Check your policy and procedures manual for any specifics your hospital requires.
http://www.baxter.com/doctors/iv_therapies/education/iv_therapy_CE/Basic_One/Basictwo2.html
Here is Baxter's IV site. They probably know more about IV than I do :) :)
I forgot to say that you need to clamp the line between steps so no air embolus! :)
misti_z
375 Posts
If I have someone with a line getting TPN, I'll turn off the TPN flush and go draw another pts blood. Then--flush again with 5cc always waste 10cc and withdraw the blood. Our blood cultures are always ordered to be drawn from 2 sites, so we will usually use the line as being from one site. Only the nurse is allowed to use lines
P_ we do the same with our TLCs as you mentioned.
Most of our Central lines were triple lumen. White port reserved for TPN, Blue for IV fluids and Brown for blood. IN or OUT.
RNPD
255 Posts
posted by thisnurse "we waste 2 fives, draw the labs, then flush with saline, heparin, and saline. "

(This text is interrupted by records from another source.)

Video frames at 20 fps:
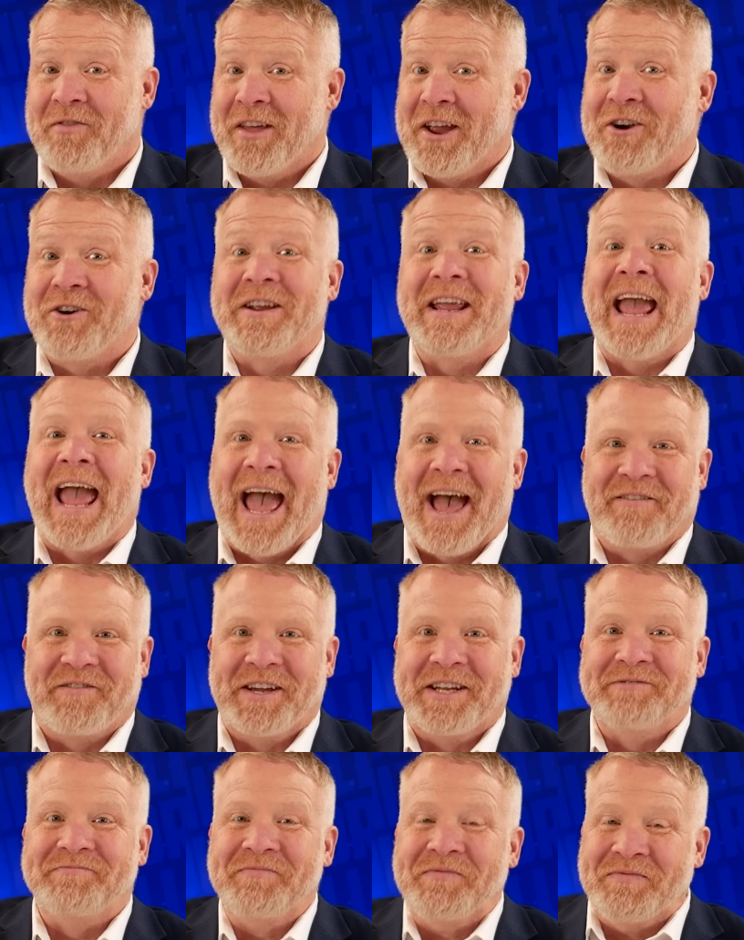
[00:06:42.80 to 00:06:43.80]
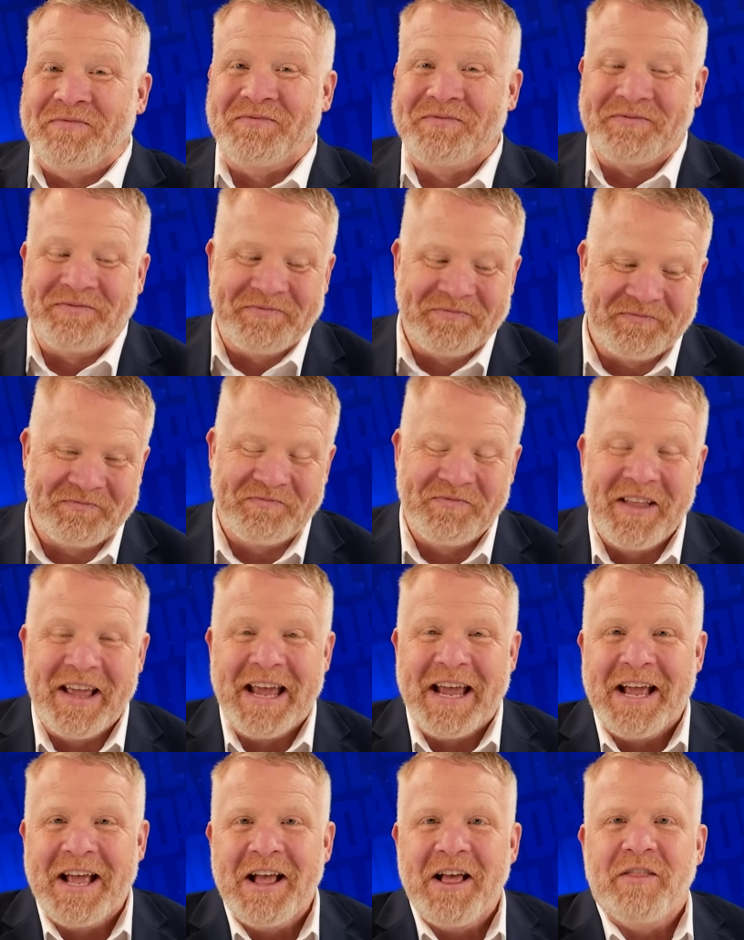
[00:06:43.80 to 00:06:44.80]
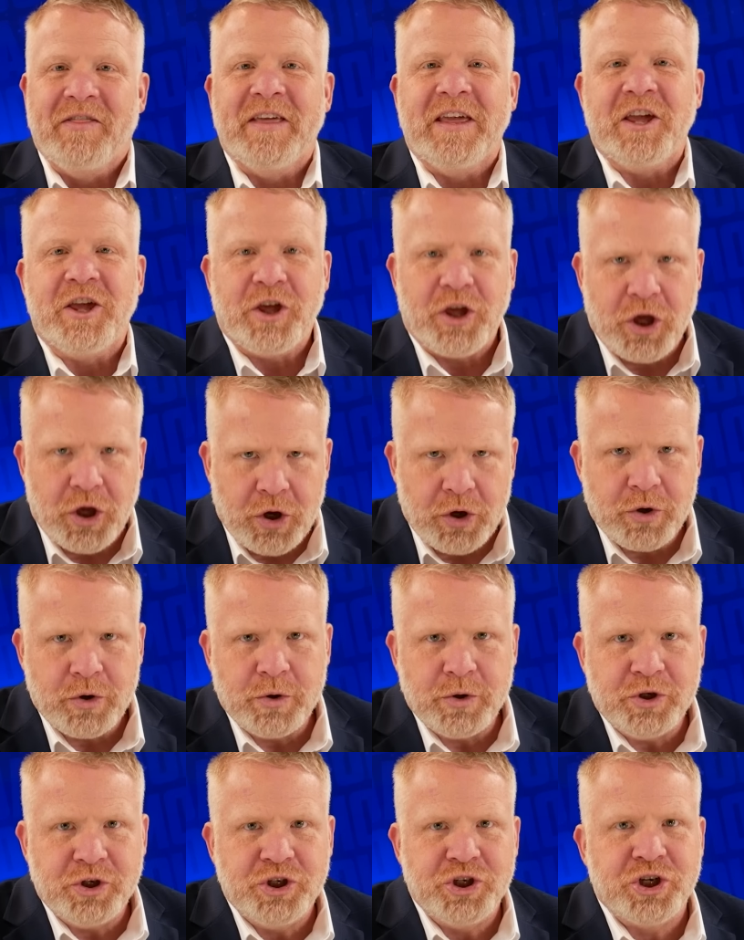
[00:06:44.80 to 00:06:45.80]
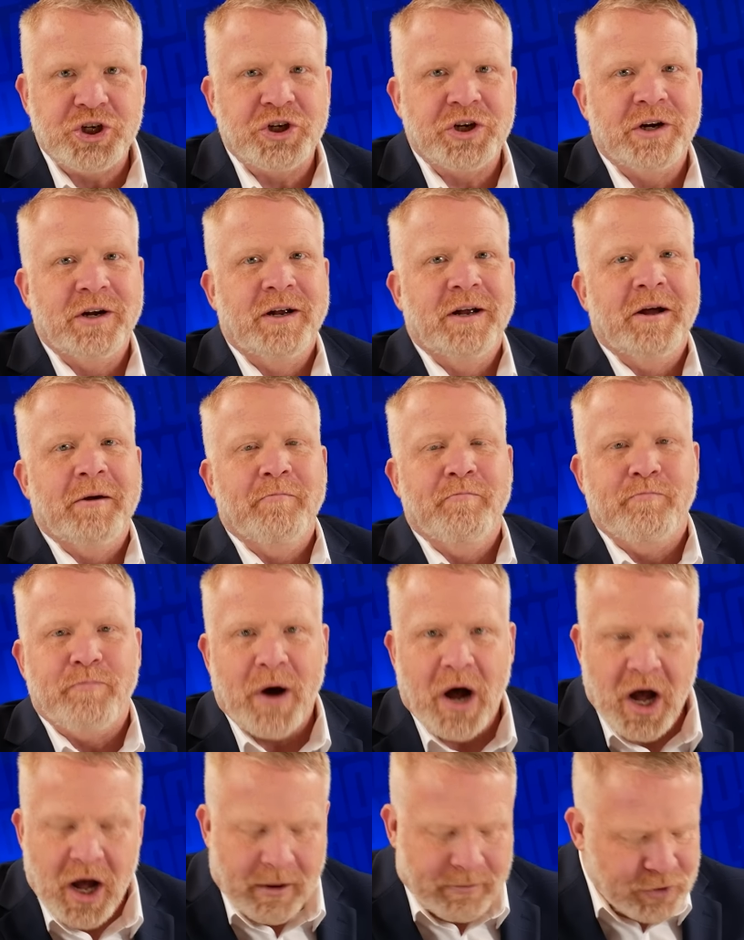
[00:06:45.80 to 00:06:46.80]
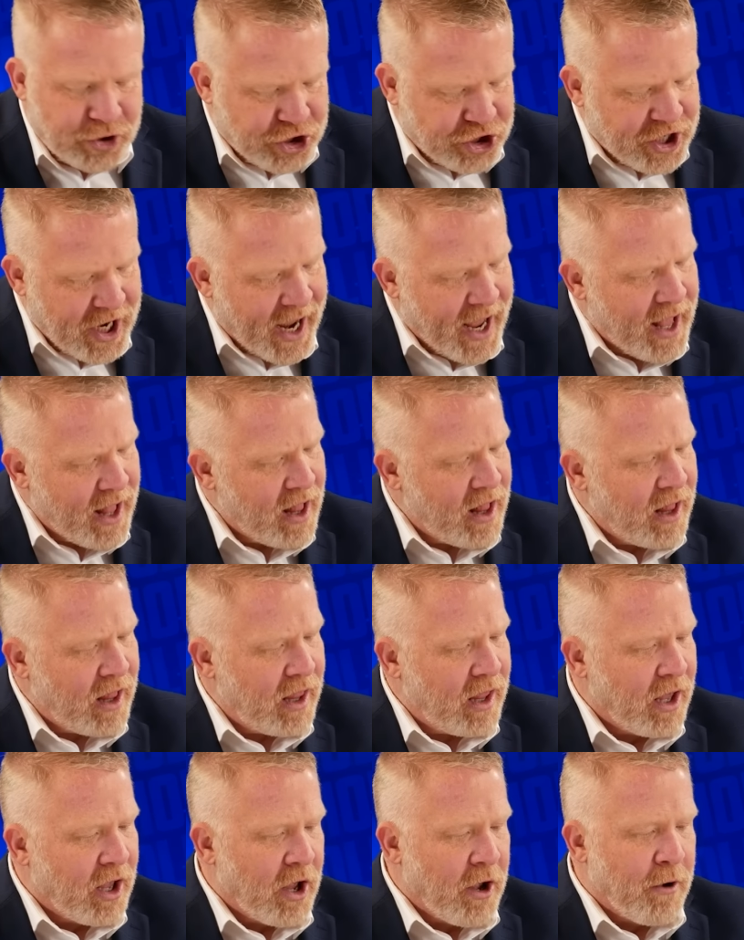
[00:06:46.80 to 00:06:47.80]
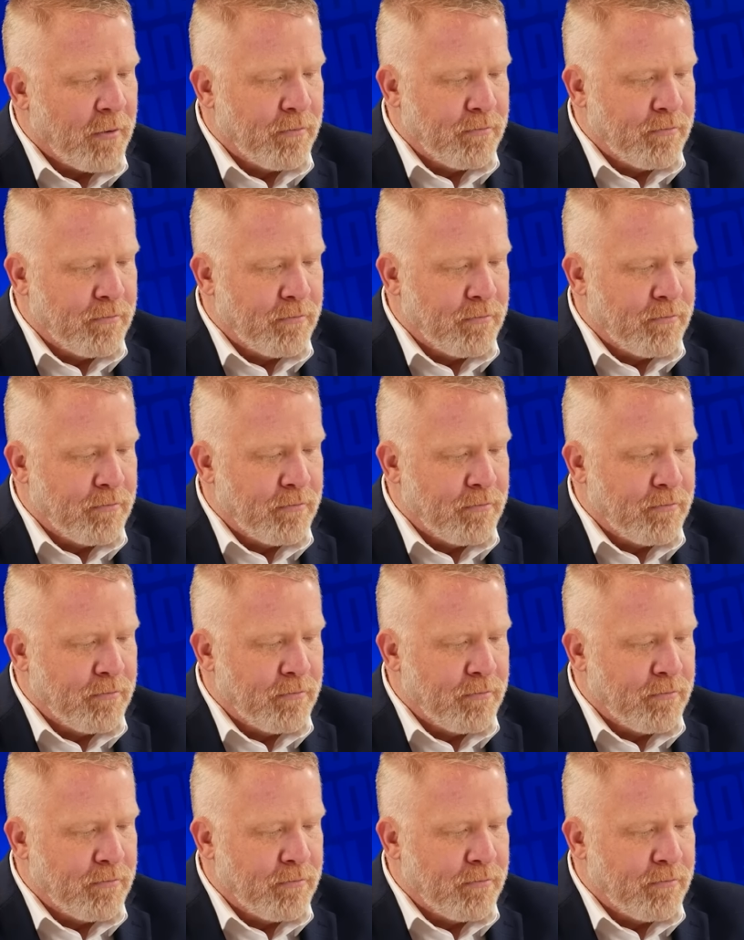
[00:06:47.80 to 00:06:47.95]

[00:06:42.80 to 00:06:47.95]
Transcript: There you have it. The huge bombshell,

I don't know if this means you use 2 5cc syringes to withdraw blood to be wasted. If it does, why 2 5 ccs? You should always use a 10cc or greater for central lines-the pressure from a smaller syringe is too great & can rupture the catheter. And why disconnect & reconnect twice-adds to infection risk.
If I misunderstood-I'm sorry!
kathy hurley
1 Post
Originally posted by shannonRN a few of the nurses in our hospital have been having a disagreement on lines and i was hoping to get everyone's point of view. some of the nurses feel that it is okay to draw labs from a central line that has tpn, hyperal, or heparin infusing as long as 10cc's are wasted. the other nurses feel that the lab values will be incorrect. what is everyone's policy and/or thoughts on this? any comments would be greatly appreciated!!! :)
Hi Shannon,
I'm an RN for New Zealand and this seems to be a universal debate. However it is our policy not to sample of a CVL with either TPN or Hepain running due to the possibility of incorrect lab results. (I'm not sure what hyperal is so I can't comment on that)
It seems an ideal topic for a research paper doesn't it
thanks for all of the feedback. it is greatly appreciated. i am thinking of talking to the head of nursing research and see if she has any research on this topic or might be interested in conducting her own. thanks again for all of the input!!!